Князь удивленно ахнул, заквохтал, как зарезанная курица, откинулся на спинку стула и застыл. Глаза его остекленели, и только бесконечное удивление еще светилось в них.
На пороге комнаты появилась Луиза.
Вытирая большие руки о передник, она покачала головой и проговорила:
– Право, Жан, вы нисколько не меняетесь! Все тот же шалопай, что в двенадцатом году! Неужели нельзя было сделать это где-нибудь в другом месте! Ведь я только недавно вымыла пол!
– Отнюдь, – лощеный господин вернулся на свое место, спокойно уселся за стол напротив мертвого князя и поднес к губам свой недопитый стакан, – у тебя, дорогая, это особенно удобно. Сейчас мы с Гийомом отнесем этого господина в подвал, и ни одна живая душа никогда не вспомнит о нем. Он рассказал мне все, что знал, и больше нам не нужен. А вино у тебя и правда отвратительное.
Сизо-розовый Париж жил своей собственной жизнью. Утром его затягивал легкий кисейный голубой туман, и в этом тумане ворковали послевоенные голуби, и переговаривались букинисты на набережной, и служанки спешили на рынок, стреляя глазами из-под кокетливых соломенных шляпок. Ночью сверкали ртутными ослепительными фонарями Большие бульвары, отражаясь в мокром асфальте, проносились, шурша шинами, длинные лаковые автомобили, выпархивали из них сногсшибательные послевоенные женщины, одетые по последней моде – в черное и короткое. Моду диктовал еще великий Колло, но кое-кто уже говорил о восходящей звезде Шанель. Хозяева этих сногсшибательных женщин, толстые банкиры в шелковых цилиндрах, разбогатевшие на военных поставках, рассуждали о бошах, которые не торопятся выплачивать репарации, отчего прекрасная Франция несет неисчислимые убытки. Перед сияющими дверями ресторанов пучили глаза высокие негры в красных ливреях, а из-за их спин гремели синкопы шимми и фокстрота.

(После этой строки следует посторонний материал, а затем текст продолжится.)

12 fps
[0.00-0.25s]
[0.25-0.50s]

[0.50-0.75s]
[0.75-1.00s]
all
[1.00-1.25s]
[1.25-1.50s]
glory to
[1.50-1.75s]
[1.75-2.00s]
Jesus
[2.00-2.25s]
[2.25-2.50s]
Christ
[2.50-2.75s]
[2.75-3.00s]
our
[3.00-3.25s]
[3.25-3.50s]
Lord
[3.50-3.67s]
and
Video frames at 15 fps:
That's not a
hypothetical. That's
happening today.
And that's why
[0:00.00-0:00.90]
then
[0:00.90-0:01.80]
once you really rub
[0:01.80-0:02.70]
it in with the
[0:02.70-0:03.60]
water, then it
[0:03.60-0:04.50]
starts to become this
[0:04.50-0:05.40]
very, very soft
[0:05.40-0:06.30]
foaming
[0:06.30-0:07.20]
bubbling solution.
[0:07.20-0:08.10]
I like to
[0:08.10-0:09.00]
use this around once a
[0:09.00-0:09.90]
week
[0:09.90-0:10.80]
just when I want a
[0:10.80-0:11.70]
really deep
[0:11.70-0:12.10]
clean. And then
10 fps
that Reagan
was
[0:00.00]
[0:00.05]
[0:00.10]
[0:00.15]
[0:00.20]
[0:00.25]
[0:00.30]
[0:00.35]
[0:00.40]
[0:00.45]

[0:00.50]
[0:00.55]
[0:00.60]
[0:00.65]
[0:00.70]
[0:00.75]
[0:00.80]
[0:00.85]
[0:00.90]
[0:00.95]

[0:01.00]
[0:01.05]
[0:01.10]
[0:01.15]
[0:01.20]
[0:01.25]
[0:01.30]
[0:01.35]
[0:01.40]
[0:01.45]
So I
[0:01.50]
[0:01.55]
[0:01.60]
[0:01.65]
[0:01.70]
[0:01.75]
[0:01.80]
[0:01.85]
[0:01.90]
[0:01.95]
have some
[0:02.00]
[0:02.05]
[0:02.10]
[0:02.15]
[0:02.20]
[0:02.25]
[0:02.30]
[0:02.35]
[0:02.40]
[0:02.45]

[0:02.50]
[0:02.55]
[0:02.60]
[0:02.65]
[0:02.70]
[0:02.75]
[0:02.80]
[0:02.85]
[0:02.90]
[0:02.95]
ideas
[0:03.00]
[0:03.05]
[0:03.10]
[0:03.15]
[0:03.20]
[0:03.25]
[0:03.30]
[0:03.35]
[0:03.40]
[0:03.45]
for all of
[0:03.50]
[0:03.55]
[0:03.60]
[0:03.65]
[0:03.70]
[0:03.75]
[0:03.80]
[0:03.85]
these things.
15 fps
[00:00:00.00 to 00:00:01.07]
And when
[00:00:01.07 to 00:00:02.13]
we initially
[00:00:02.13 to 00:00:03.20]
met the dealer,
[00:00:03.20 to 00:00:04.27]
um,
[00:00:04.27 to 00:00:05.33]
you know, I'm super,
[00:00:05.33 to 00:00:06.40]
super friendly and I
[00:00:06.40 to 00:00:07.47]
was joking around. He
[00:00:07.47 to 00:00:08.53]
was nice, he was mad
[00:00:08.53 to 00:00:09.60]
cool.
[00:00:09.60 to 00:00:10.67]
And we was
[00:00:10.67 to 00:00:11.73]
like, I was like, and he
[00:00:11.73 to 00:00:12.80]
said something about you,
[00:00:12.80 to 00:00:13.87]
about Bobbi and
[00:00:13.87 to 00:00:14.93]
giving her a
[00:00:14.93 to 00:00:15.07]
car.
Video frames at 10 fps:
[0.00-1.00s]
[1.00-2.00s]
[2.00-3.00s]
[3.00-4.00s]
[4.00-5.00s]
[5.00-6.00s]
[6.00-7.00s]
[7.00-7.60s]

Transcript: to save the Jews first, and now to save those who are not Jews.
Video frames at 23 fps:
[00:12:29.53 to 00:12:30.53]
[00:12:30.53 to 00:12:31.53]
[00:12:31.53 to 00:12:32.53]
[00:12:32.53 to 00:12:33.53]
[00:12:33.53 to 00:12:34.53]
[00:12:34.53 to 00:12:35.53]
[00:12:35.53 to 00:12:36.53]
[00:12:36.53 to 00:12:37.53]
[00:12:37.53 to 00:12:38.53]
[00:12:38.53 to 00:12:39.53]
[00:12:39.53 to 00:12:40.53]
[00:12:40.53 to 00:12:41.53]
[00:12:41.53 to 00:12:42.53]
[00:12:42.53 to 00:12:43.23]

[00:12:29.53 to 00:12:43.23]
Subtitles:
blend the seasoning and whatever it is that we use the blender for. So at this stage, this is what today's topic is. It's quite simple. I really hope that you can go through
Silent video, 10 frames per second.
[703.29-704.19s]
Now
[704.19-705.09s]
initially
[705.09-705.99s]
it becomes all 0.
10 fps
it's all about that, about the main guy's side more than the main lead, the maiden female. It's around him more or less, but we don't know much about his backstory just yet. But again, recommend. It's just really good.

На тротуарах, среди праздной и нарядной толпы, часто попадались угрюмые сутулые люди – ветераны Соммы и Вердена. Они с холодной ненавистью смотрели на жирных поставщиков и вынашивали планы мести.
И куда реже в этой толпе попадались люди с опустошенными, потерянными лицами, с прозрачными безнадежными глазами, люди, не имеющие даже права на месть. Несколько лет прошло уже с тех пор, как они отступали по непролазной кубанской грязи, обороняли Перекоп и Юшунь, давились на палубе переполненных пароходов, жарились на беспощадном солнце Константинопольского карантина, умирали от тоски и голода в бараках Галиполи. Сносились их тужурки и френчи со споротыми офицерскими погонами, пропали в парижских ломбардах наградные часы с благодарственной надписью от Врангеля или Май-Маевского. Растаяли последние мечты о возвращении на родину. Кто-то из них смог преодолеть нужду, отбросить офицерское высокомерие, нашел приличную службу и выжег из речи позорный и унизительный русский акцент. Кто-то устроился гувернером к детям более удачливых соотечественников. Кто-то таскает мешки с углем и сверкает из угольной пыли бандитскими белками глаз – ходившему в атаку на махновские пулеметы легко решиться на ограбление ссудной кассы. Генерал Шкуро, кровью и огнем метивший путь своей Дикой дивизии, развлекает буржуа в цирке, демонстрируя чудеса конной вольтижировки, хватает на скаку с малинового ковра косматую казачью папаху и сверкает дикими калмыцкими глазами. Полковник Суходольский, прихвативший во время посадки на пароход в Ялте полковую кассу, открыл кредитный банк, ездит в длинном лаковом автомобиле и рассуждает с военными поставщиками о немецких репарациях.